▶ Task description
Write back every entry exactly as it reads, with the pictures left behind.

(Collection entries)
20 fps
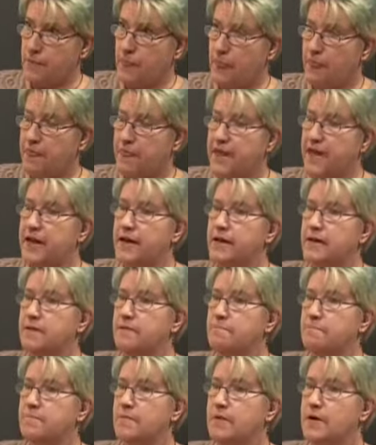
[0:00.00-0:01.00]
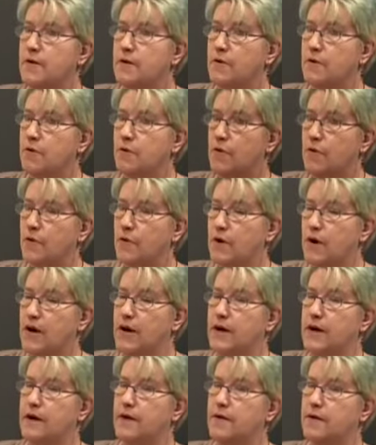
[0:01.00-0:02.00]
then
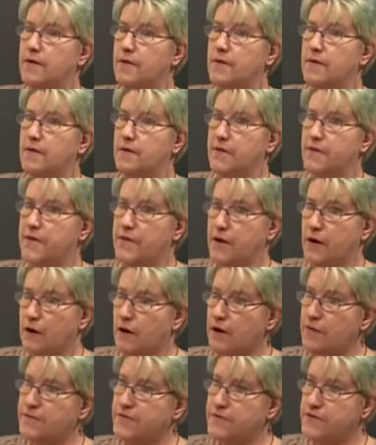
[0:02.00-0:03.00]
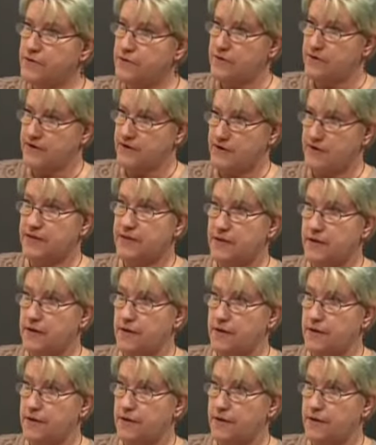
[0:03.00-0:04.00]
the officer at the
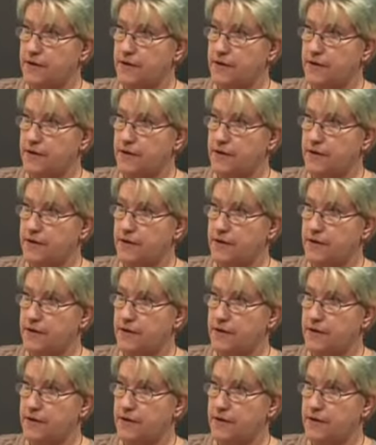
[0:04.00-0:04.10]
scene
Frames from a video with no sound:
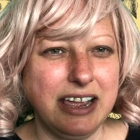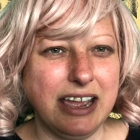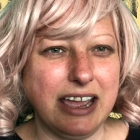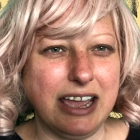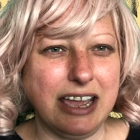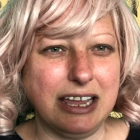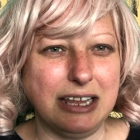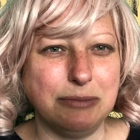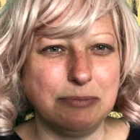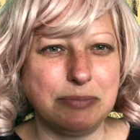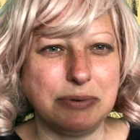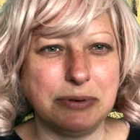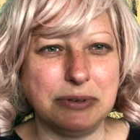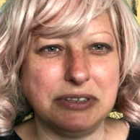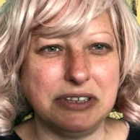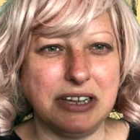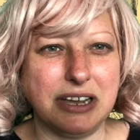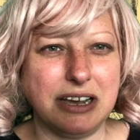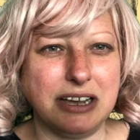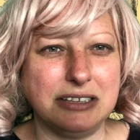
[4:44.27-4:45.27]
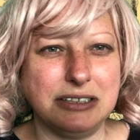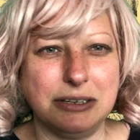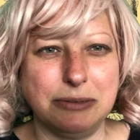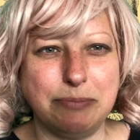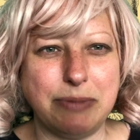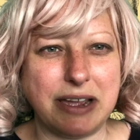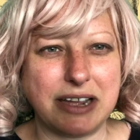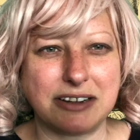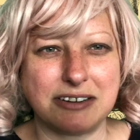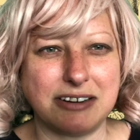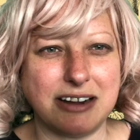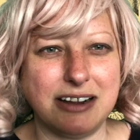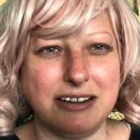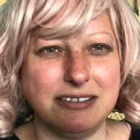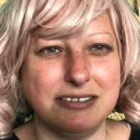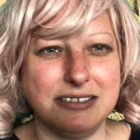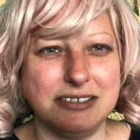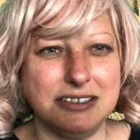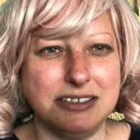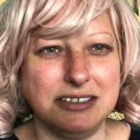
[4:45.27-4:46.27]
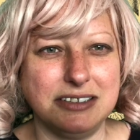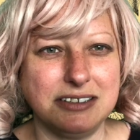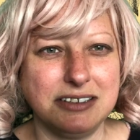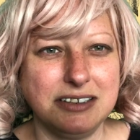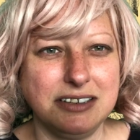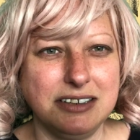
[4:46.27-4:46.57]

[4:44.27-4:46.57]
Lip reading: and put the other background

▶ Answer below
20 fps
[0:00.00-0:01.00]
[0:01.00-0:02.00]
then
[0:02.00-0:03.00]
[0:03.00-0:04.00]
the officer at the
[0:04.00-0:04.10]
scene
Frames from a video with no sound:
[4:44.27-4:45.27]
[4:45.27-4:46.27]
[4:46.27-4:46.57]

[4:44.27-4:46.57]
Lip reading: and put the other background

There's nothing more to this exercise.